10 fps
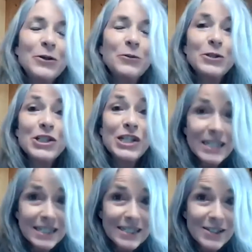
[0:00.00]
which
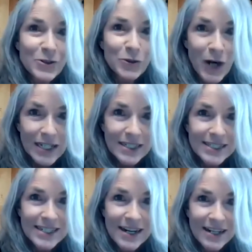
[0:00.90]
is
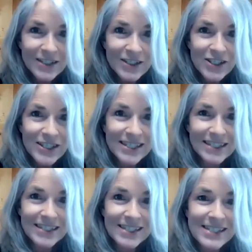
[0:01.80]
Christ
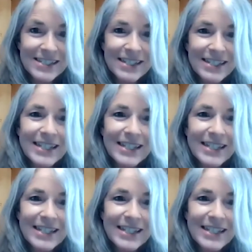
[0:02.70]
consciousness.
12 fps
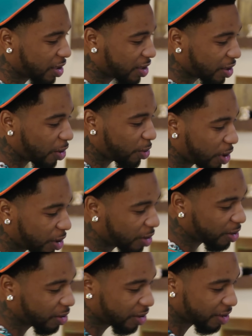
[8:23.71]
in so
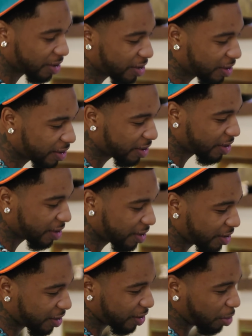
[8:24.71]
long.
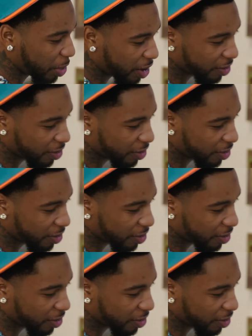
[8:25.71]
It's gonna be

··········

Task to carry out:
Each line above gets copied exactly; leave the pictures out.

Exercise response:
10 fps
[0:00.00]
which
[0:00.90]
is
[0:01.80]
Christ
[0:02.70]
consciousness.
12 fps
[8:23.71]
in so
[8:24.71]
long.
[8:25.71]
It's gonna be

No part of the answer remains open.